Militer AS Diduga Kumpulkan Data Pergerakan Jutaan Umat Muslim dari Aplikasi Muslim Pro

| 18 Nov 2020 12:50
Militer AS Diduga Kumpulkan Data Pergerakan Jutaan Umat Muslim dari Aplikasi Muslim Pro
Ilustrasi: Seorang personil militer Amerika Serikat tengah memotret menggunakan ponsel. (Foto: Jay Wennington)

ERA.id - Unit militer Amerika Serikat menghimpun data pergerakan yang direkam oleh aplikasi sehari-hari, dan berimbas pada jutaan individu di seluruh dunia, seperti dilaporkan di Motherboard, (16/11/2020). Di antara aplikasi yang menjual datanya ke pihak militer, "kebanyakan penggunanya adalah kaum Muslim," seperti dilaporkan majalah yang sama.

Salah satu aplikasi paling populer yang terhubung dalam rantai pasok data pribadi ini adalah aplikasi doa dan baca Al-Quran bernama Muslim Pro, yang saat ini telah diunduh lebih dari 98 juta kali di seluruh dunia.

Aplikasi lain yang dikabarkan turut menjual data pribadi penggunanya mencakup sebuah aplikasi kencan khusus Muslim, aplikasi Craiglist, aplikasi pelacak badai, dan alat pengukuran yang biasa dipakai untuk, misalnya, memasang rak lemari pakaian agar tegak lurus.

Majalah Motherboard mengaku mendapatkan data-data tersebut lewat sejumlah catatan publik, wawancara dengan para pengembang software, dan analisa teknis.
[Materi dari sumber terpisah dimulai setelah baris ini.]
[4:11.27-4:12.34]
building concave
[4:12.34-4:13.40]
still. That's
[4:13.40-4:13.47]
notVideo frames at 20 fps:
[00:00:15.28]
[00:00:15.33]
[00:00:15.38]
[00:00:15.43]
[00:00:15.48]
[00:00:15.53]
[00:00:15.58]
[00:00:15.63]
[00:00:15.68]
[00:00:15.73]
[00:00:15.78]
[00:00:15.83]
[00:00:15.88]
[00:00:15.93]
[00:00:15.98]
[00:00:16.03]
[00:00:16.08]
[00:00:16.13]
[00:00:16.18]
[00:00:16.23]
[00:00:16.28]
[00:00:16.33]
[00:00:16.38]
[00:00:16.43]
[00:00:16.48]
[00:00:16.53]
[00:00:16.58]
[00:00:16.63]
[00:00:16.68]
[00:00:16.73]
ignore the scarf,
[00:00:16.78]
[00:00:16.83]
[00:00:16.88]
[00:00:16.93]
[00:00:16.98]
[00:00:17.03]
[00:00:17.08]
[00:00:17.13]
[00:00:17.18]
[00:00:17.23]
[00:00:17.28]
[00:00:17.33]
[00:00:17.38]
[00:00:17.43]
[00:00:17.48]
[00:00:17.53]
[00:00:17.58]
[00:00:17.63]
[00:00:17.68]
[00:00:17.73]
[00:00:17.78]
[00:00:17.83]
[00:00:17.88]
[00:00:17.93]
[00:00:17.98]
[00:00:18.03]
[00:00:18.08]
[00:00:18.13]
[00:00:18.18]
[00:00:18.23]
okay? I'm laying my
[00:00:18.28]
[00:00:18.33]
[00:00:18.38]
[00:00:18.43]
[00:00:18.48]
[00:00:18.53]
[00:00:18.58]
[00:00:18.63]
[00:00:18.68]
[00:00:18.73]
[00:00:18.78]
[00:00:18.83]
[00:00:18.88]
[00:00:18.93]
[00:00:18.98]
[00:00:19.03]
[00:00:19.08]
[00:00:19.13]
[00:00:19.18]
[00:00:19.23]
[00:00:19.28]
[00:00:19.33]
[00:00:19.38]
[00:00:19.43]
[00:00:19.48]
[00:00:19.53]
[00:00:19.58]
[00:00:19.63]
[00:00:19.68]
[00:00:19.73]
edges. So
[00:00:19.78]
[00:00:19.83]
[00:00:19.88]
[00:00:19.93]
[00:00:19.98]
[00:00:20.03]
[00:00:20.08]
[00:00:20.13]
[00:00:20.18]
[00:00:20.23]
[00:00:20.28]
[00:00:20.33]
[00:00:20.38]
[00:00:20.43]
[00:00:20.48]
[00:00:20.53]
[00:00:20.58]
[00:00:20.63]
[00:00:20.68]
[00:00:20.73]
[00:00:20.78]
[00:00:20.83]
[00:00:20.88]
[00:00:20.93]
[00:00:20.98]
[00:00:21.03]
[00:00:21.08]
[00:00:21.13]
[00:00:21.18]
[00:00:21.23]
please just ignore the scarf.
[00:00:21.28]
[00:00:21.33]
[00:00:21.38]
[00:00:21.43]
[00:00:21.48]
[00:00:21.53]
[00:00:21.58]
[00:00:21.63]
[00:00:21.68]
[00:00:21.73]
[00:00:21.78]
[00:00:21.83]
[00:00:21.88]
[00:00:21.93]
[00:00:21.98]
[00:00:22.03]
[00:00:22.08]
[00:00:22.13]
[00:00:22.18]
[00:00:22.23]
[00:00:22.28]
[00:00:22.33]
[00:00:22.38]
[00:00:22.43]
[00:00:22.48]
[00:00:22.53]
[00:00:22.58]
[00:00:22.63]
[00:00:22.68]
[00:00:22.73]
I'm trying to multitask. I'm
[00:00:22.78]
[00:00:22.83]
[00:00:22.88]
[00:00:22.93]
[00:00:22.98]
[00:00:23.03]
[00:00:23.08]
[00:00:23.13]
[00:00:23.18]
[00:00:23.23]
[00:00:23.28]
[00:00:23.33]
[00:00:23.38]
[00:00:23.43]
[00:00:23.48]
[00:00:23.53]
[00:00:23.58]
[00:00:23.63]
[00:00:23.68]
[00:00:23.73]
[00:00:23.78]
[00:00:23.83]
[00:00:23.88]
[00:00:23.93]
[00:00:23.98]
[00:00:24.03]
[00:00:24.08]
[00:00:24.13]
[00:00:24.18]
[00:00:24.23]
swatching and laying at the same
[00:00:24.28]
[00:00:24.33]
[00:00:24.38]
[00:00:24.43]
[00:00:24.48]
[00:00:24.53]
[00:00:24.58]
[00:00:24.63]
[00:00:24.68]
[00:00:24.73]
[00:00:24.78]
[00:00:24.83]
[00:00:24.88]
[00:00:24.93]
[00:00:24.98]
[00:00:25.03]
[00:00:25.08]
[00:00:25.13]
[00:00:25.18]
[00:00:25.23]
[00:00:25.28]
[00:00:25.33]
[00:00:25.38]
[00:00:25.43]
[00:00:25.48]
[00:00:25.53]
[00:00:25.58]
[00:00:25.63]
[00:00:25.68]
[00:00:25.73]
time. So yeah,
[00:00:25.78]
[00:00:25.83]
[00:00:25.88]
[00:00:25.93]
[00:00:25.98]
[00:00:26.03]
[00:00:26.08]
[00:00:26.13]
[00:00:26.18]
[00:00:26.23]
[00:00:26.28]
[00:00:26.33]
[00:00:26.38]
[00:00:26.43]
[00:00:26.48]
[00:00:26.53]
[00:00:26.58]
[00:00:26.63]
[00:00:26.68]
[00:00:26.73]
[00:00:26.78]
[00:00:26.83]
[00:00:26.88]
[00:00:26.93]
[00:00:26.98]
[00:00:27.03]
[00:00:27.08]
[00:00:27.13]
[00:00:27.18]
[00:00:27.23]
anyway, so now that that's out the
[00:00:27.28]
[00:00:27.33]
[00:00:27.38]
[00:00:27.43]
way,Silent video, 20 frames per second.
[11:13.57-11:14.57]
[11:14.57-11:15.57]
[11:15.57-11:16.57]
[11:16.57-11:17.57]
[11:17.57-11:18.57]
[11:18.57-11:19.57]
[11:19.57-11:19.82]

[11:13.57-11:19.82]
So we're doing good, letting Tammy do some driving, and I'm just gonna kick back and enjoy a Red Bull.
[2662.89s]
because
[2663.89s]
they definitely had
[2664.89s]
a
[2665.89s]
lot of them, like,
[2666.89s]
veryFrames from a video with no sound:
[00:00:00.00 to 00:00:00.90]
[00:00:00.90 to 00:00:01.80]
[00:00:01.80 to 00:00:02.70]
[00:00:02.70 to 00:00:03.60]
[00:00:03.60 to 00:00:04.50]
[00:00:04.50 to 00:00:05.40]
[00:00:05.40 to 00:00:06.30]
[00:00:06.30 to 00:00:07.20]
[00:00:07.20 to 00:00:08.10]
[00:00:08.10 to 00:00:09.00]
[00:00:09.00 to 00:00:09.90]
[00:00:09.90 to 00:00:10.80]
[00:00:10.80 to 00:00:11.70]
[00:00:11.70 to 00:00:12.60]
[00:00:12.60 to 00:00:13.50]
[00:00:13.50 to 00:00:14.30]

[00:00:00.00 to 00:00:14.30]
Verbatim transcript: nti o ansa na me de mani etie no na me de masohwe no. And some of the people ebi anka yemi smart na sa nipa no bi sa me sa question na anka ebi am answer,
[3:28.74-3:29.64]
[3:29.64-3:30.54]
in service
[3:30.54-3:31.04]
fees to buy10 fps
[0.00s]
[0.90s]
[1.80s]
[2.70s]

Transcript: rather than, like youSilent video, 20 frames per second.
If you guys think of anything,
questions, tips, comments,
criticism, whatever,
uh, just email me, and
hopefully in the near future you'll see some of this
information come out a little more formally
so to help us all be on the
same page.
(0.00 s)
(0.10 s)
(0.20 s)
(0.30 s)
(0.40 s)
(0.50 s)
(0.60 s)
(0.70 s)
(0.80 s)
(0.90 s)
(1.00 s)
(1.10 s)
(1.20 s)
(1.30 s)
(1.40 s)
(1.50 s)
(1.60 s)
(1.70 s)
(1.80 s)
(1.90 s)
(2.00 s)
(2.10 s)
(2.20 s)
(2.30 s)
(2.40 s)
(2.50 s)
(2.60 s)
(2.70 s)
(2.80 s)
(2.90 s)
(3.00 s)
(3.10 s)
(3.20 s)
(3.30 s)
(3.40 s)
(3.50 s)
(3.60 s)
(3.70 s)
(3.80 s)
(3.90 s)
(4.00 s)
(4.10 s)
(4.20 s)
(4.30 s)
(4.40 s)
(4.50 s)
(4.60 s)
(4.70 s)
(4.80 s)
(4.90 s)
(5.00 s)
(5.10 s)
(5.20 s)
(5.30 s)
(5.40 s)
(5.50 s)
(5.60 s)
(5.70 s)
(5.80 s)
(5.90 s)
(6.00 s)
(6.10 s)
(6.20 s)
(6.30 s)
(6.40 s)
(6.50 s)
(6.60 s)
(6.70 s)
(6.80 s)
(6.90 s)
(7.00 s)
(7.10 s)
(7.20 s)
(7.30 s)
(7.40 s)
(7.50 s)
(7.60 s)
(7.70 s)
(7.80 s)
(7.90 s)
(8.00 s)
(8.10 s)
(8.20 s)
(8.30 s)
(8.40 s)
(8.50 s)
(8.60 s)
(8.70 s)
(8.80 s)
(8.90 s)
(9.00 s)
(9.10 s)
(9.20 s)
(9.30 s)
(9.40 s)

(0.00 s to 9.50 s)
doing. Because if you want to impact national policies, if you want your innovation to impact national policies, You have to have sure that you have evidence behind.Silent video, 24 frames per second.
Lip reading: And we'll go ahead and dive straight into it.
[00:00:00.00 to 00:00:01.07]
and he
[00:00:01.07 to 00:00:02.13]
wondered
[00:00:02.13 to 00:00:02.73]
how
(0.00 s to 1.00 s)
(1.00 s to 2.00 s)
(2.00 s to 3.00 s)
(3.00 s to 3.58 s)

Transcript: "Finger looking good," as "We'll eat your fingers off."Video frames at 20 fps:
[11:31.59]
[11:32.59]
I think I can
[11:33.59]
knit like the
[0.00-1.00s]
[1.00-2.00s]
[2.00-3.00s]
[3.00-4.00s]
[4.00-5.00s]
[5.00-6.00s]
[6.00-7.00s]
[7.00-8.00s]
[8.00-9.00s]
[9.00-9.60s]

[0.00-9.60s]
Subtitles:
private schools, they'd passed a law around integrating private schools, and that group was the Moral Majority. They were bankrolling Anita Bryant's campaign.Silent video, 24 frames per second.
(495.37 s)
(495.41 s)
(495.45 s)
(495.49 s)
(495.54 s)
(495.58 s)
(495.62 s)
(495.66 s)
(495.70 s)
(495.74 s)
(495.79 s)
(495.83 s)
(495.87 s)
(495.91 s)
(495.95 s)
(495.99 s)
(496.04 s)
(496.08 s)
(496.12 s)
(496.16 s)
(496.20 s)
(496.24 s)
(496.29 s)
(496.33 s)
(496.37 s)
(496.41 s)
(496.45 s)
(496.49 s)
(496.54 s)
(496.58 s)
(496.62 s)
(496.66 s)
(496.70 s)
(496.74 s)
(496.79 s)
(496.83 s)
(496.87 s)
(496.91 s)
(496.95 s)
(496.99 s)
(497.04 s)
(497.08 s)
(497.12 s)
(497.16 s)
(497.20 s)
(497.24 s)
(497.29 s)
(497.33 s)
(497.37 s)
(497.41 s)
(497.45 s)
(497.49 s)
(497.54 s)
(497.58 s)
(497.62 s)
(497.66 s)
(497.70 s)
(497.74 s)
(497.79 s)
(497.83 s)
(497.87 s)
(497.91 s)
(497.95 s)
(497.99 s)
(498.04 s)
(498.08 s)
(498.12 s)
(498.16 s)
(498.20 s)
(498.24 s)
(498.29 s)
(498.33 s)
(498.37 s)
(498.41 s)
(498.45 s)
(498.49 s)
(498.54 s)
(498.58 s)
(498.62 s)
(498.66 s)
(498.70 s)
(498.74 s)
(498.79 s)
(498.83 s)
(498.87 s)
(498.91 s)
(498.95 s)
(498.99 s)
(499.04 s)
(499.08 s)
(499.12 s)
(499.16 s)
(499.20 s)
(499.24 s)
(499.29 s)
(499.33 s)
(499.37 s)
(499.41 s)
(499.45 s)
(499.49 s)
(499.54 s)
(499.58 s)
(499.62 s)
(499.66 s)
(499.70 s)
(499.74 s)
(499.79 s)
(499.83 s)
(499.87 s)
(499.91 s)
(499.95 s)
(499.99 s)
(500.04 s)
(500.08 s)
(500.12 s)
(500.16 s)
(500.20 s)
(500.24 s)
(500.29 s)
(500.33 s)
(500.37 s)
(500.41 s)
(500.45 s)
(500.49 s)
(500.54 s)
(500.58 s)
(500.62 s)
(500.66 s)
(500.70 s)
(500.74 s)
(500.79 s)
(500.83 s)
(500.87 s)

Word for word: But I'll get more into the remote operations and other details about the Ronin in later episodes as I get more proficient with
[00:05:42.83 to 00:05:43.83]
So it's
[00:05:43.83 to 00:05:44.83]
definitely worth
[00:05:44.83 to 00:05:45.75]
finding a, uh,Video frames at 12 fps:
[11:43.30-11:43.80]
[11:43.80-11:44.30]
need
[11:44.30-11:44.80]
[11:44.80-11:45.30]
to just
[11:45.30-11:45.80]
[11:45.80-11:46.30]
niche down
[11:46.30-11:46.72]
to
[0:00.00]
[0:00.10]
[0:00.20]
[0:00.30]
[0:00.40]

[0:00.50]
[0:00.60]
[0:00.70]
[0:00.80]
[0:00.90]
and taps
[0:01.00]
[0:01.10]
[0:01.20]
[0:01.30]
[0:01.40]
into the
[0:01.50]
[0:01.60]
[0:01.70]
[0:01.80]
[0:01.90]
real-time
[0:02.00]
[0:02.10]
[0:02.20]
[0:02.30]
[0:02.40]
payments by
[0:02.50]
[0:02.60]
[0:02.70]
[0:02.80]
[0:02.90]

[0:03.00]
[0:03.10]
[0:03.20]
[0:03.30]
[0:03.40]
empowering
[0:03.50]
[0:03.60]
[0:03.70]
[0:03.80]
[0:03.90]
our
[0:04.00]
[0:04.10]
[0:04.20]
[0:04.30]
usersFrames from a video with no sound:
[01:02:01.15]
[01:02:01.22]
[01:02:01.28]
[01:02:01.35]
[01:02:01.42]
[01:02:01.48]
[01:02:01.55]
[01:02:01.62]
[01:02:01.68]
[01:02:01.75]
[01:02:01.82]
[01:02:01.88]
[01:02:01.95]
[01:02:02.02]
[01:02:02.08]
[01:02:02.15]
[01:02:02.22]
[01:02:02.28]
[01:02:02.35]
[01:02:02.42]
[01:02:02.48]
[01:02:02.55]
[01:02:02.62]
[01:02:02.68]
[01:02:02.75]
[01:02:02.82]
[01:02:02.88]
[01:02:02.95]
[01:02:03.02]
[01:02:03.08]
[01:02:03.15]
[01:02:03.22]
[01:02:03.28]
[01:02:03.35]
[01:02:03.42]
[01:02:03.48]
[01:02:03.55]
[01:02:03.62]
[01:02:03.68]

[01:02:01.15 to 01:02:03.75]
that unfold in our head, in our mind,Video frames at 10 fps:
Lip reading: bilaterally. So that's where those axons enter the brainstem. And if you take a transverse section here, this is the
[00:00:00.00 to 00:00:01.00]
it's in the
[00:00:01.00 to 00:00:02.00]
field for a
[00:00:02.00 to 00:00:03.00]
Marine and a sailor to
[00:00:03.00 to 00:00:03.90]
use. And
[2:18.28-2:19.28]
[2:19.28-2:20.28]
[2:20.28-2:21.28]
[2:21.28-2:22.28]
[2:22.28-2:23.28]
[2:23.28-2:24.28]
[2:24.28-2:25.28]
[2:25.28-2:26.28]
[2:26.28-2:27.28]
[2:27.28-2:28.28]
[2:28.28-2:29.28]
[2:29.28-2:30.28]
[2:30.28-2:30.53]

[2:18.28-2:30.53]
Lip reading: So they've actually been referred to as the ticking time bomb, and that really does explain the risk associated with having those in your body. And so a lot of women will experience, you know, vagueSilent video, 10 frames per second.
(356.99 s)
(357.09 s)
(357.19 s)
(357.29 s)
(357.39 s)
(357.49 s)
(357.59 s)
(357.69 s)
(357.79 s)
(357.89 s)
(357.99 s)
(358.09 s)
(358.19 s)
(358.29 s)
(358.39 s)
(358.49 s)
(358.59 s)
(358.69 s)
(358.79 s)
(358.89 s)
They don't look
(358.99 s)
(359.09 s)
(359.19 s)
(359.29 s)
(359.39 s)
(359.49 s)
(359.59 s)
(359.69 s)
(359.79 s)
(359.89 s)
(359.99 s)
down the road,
Mereka lantas menemukan dua arus pasokan data yang menuju ke pihak militer AS.

Jalur pertama adalah lewat perusahaan bernama Babel Street, yang memiliki produk bernama Locate X. Unit militer AS yang diberi tugas-tugas kontra-terorisme, kontra-insurgensi, dan operasi penyamaran, bernama US Special Operations Command (USSOCOM), membeli akses ke produk Locate X untuk melengkapi operasi tim militer khusus mereka di luar negeri.

Jalur kedua adalah melalui perusahaan bernama X-Mode, yang memperoleh data lokasi langsung dari aplikasi-aplikasi seperti di atas, lalu menjualnya ke kontraktor, alias pengepul data, yang lantas menjualnya kepada pihak militer.

Pengungkapan transaksi data ini makin menunjukkan betapa rahasianya industri penjualan data pribadi, terutama yang melibatkan militer AS, pihak yang sebelumnya pernah menggunakan himpunan data semacam ini untuk melakukan serangan-serangan misil drone.

Laporan Motherboard itu juga menulis demikian:

"Kebanyakan dari para pengguna aplikasi yang datanya dihimpun itu adalah kaum Muslim, yang mana ini merupakan hal yang wajar mengingat Amerika Serikat selama puluhan tahun tengah berperang melawan kelompok-kelompok teroris Muslim yang ada di Timur Tengah."

Majalah tersebut mengaku belum tahu bagaimana pihak militer menggunakan data-data lokasi yang sudah dihimpun.

Sementara itu pada Selasa (17/11/2020), pengembang aplikasi Muslim Pro, Bitsmedia, telah menyatakan, di koran The Straits Times, tidak pernah terlibat dalam penjualan data pribadi pengguna kepada unit militer Amerika Serikat.

Bitsmedia juga menyatakan bahwa per Selasa mereka telah memutus hubungan dengan mitra data mereka, tanpa memberi keterangan spesifik soal siapa mitra yang dimaksud.

"Laporan ini tidak benar. Perlindungan atas privasi pengguna Muslim Pro menjadi prioritas utama kami," kata Zahariah Jupary, kepala komunitas Muslim Pro.

Jupary mengatakan bahwa Muslim Pro adalah salah satu aplikasi yang memasang standar privasi dan proteksi data paling ketat dan "tidak pernah membagikan informasi pribadi apa pun."

Saat ini para pengembang aplikasi tersebut telah menjalankan investigasi dan mencermati kebijakan pengelolaan data mereka untuk memastikan bahwa seluruh data pengguna dikelola dengan baik.

Berdasarkan laporan Motherboard sendiri, pihak militer AS tidak hanya mendapatkan data lokasi pengguna lewat Muslim Pro, tapi juga nama jaringan Wi Fi yang digunakan pengguna, log waktu, dan jenis ponsel yang digunakan oleh para pengguna.

Jupary mengakui bahwa Bitsmedia pernah bermitra dengan perusahaan bernama X-Mode, namun, kemitraan itu telah dihentikan. Ia tidak menjelaskan kenapa perusahaannya bekerjasama dengan perusahaan mitra data tersebut.